### WORK ITEM
Pictures aside, repeat every record below exactly.

### INPUT DATA
§ §

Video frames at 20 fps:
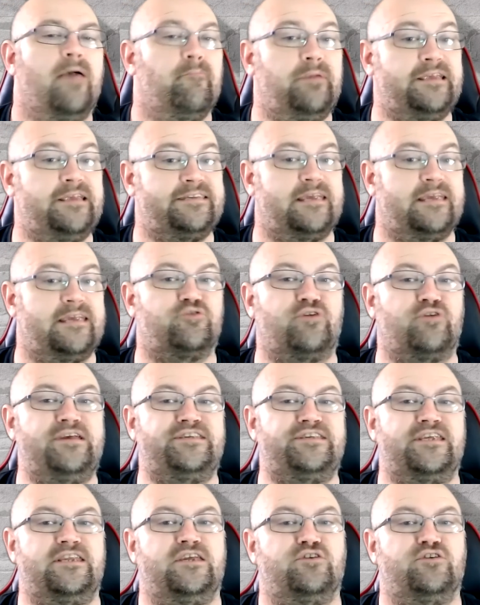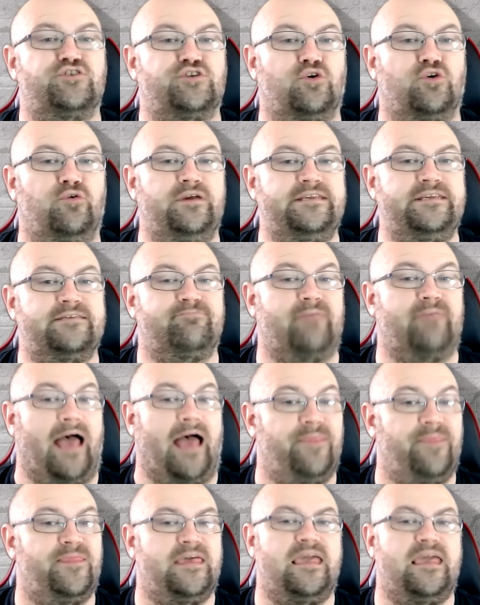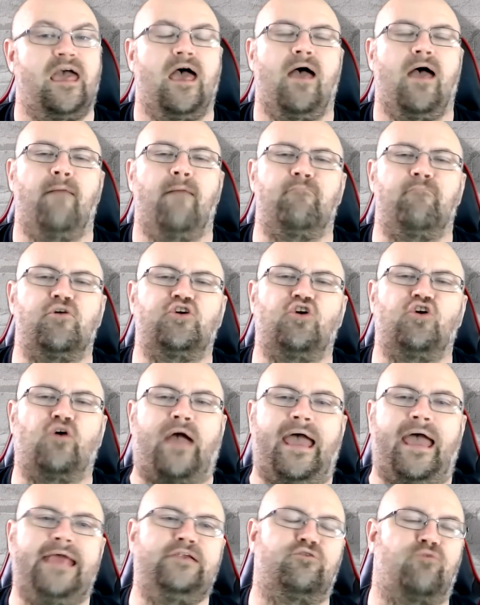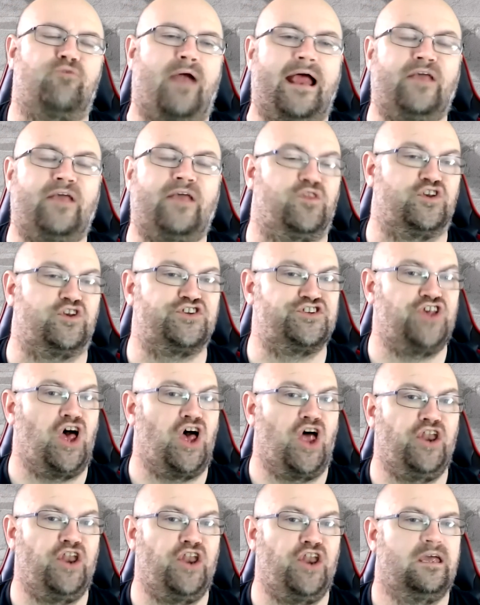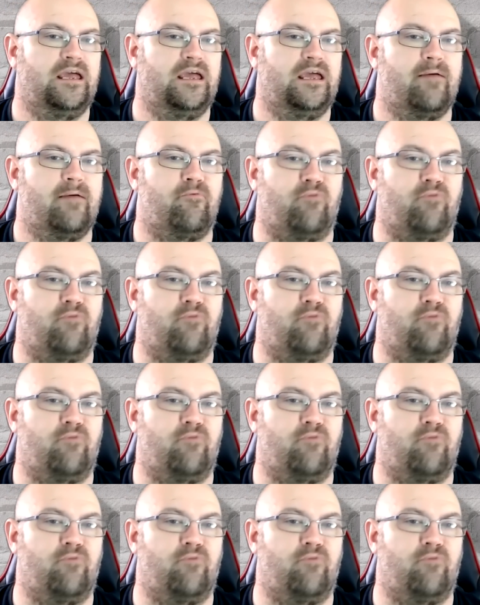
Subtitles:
But it seems recent news stories and the Murdoch hate rag, The Sun,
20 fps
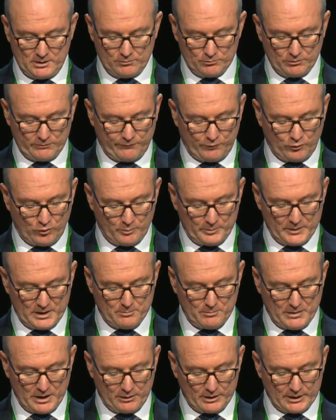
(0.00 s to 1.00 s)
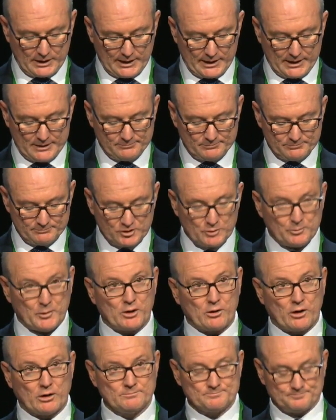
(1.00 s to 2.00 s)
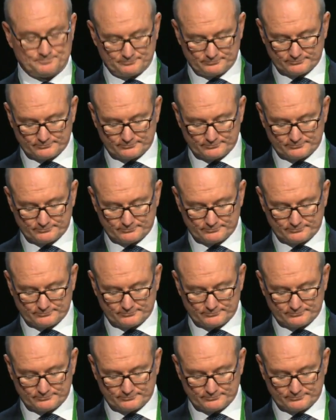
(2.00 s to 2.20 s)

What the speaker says: reform in Maryland tomorrow.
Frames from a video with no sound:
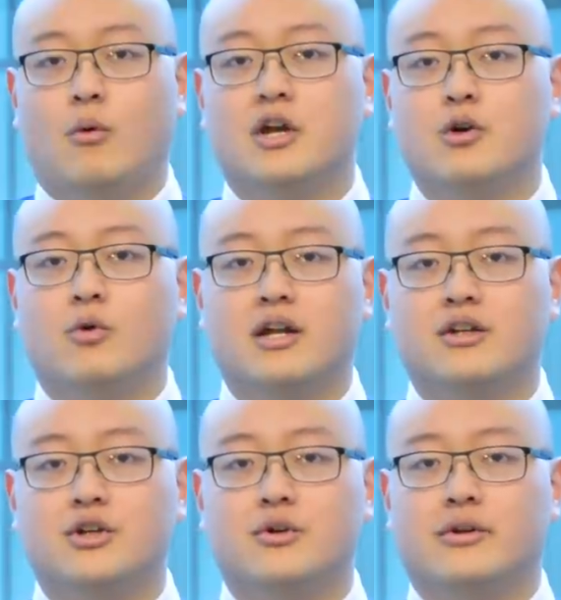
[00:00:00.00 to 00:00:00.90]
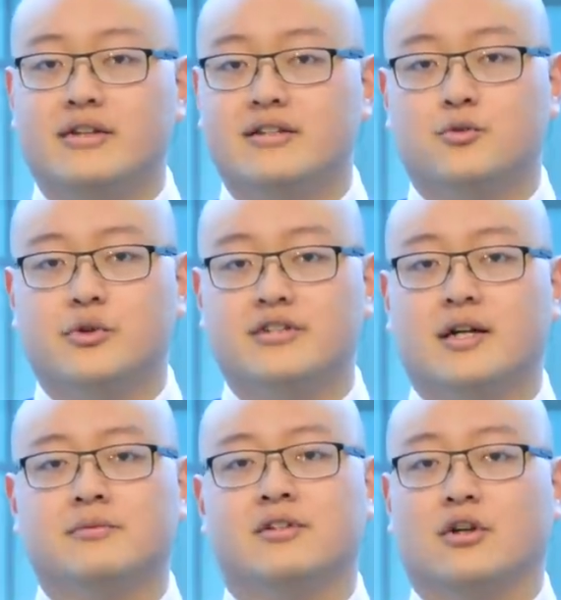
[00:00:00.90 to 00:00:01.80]
Now, what you wanna do in these three
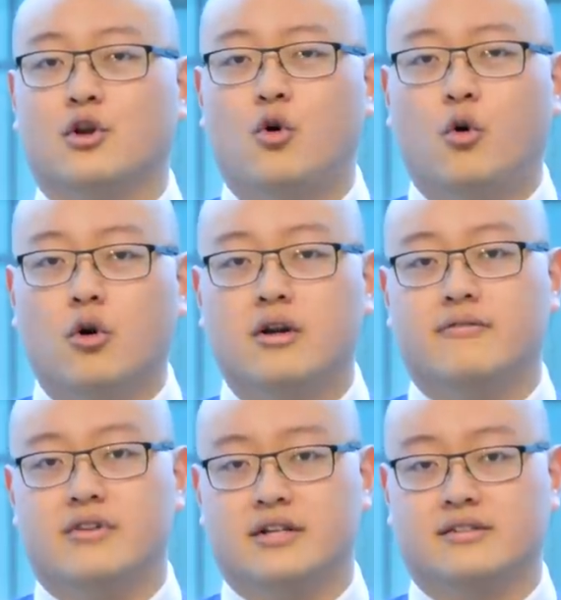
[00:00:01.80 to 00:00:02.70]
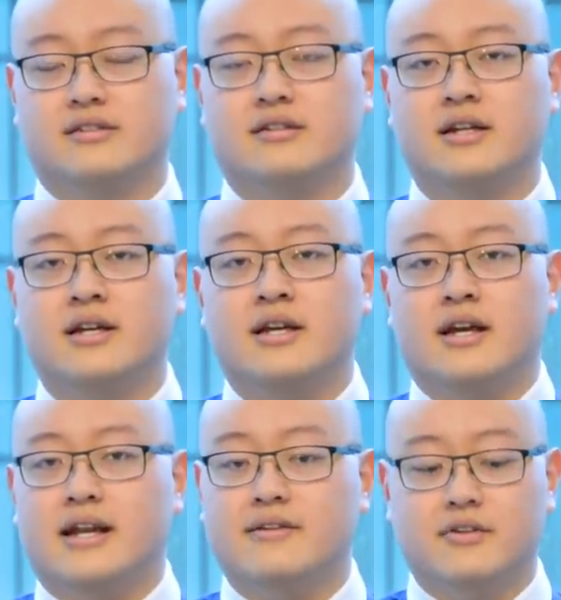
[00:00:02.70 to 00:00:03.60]
steps are the core of this,
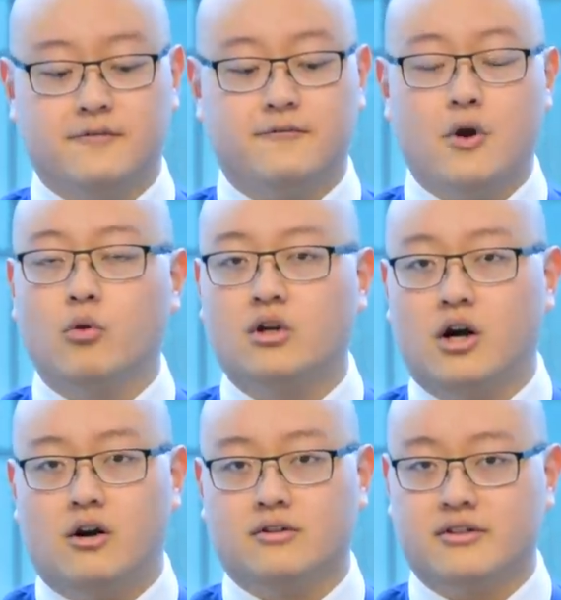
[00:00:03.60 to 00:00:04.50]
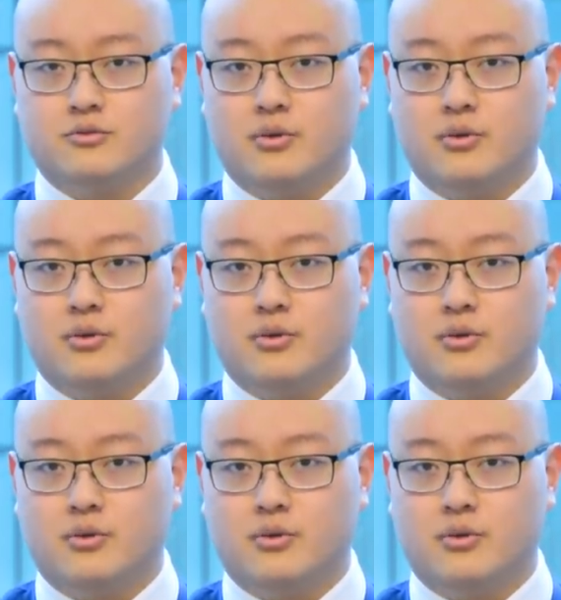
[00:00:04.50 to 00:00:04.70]
and even phone calls as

§ §

### ANSWER FOR THIS EXERCISE
Video frames at 20 fps:
Subtitles:
But it seems recent news stories and the Murdoch hate rag, The Sun,
20 fps
(0.00 s to 1.00 s)
(1.00 s to 2.00 s)
(2.00 s to 2.20 s)

What the speaker says: reform in Maryland tomorrow.
Frames from a video with no sound:
[00:00:00.00 to 00:00:00.90]
[00:00:00.90 to 00:00:01.80]
Now, what you wanna do in these three
[00:00:01.80 to 00:00:02.70]
[00:00:02.70 to 00:00:03.60]
steps are the core of this,
[00:00:03.60 to 00:00:04.50]
[00:00:04.50 to 00:00:04.70]
and even phone calls as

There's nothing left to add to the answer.